MANILA — July 23, 2025 — The Asian Development Bank (ADB) has revised its economic growth forecast for Asia, lowering projections for most countries due to increasing U.S. tariffs, global trade uncertainty, and geopolitical tensions. Taiwan, however, was the only major economy in the region to receive an upward adjustment.
In its latest report released Wednesday, ADB raised Taiwan’s gross domestic product (GDP) growth forecast for 2025 from 3.3 percent to 3.5 percent. The estimate for 2026 remains unchanged at 3.0 percent.
According to ADB, strong demand for artificial intelligence (AI) products helped drive Taiwan’s export growth in the first quarter of the year.
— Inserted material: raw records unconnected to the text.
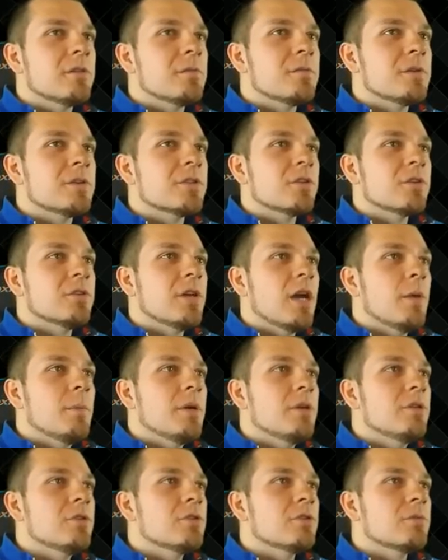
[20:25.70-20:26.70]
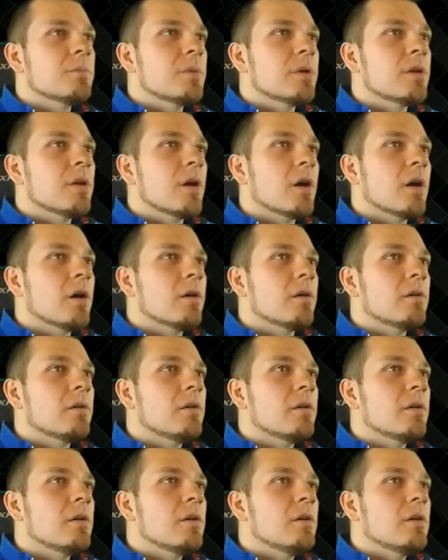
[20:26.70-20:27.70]
Physical damage? But no.
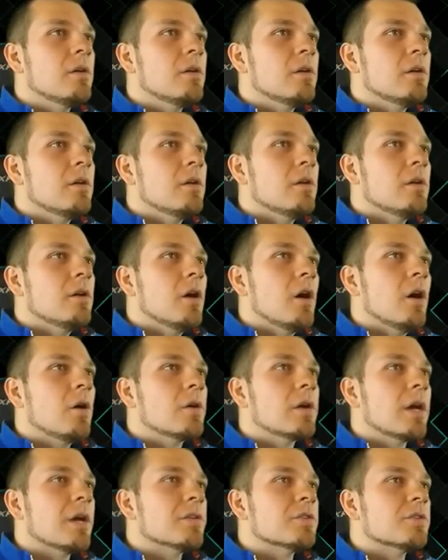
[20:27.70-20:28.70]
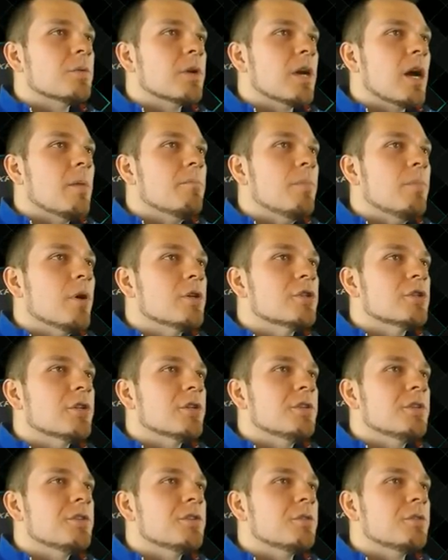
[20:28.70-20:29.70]
Okay, so we got
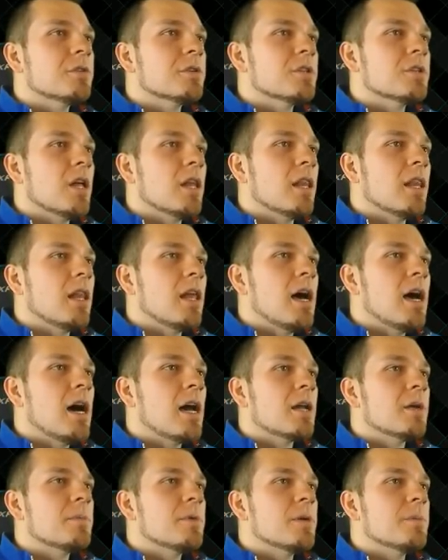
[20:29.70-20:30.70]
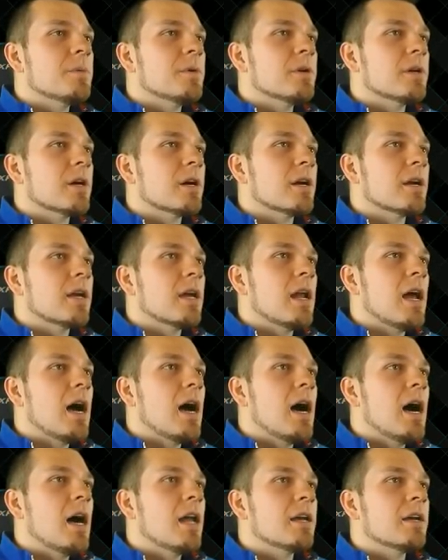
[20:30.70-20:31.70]
butchers. Dude, there's a lot of people here. Get
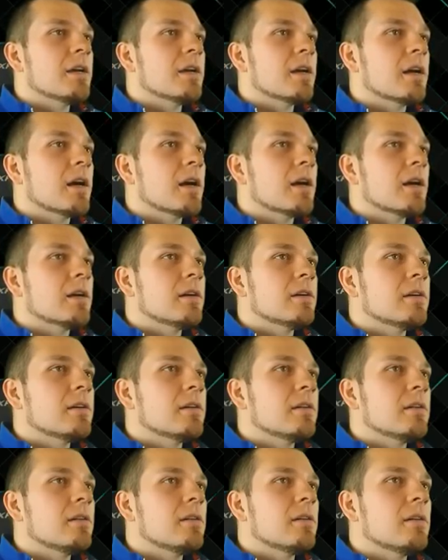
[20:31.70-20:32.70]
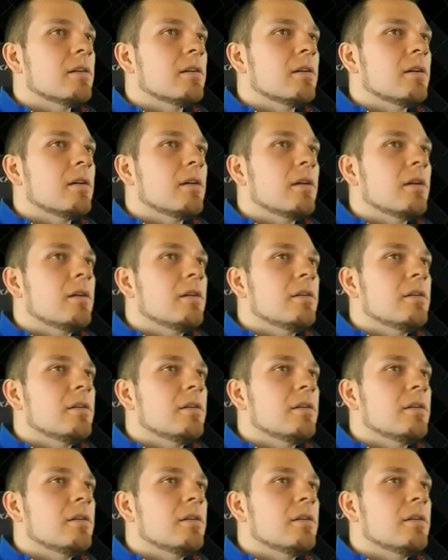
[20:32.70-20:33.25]
out of here.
This trend is expected to continue into the fourth quarter, despite concerns over early shipments in the second half and ongoing tariff risks.
The report also noted that a strengthening Taiwan dollar could impact export competitiveness, and the rising currency value may reduce the worth of U.S. dollar-denominated assets held by the country’s life insurers.
Meanwhile, ADB reduced its 2025 growth forecast for East Asia from 4.4 percent to 4.3 percent. South Korea saw the sharpest revision, with its growth estimate nearly halved from 1.5 percent to 0.8 percent. Growth in Southeast Asia was also downgraded, from 4.7 percent to 4.2 percent. China’s growth forecast remains unchanged at 4.7 percent.
The bank explained that the adjustments were largely due to higher-than-expected tariffs imposed by the United States and greater global trade uncertainty. It also warned that potential instability in the Middle East and continued weakness in China’s property sector could further impact regional performance.
“We’re seeing continued declines in manufacturing and falling business confidence across Southeast Asia. These are direct results of ongoing uncertainty,” said ADB Chief Economist Albert Park in an interview with Bloomberg Television.
In a related development, ADB also lowered inflation forecasts across much of the region, including Taiwan, China, Hong Kong, India, and Southeast Asian countries. Taiwan’s inflation forecast for 2025 was revised downward from 2.0 percent to 1.8 percent, and the forecast for 2026 was lowered from 1.8 percent to 1.5 percent.
Despite global challenges, Taiwan’s technology sector continues to support the country’s economy, driven by sustained global demand for AI-related products.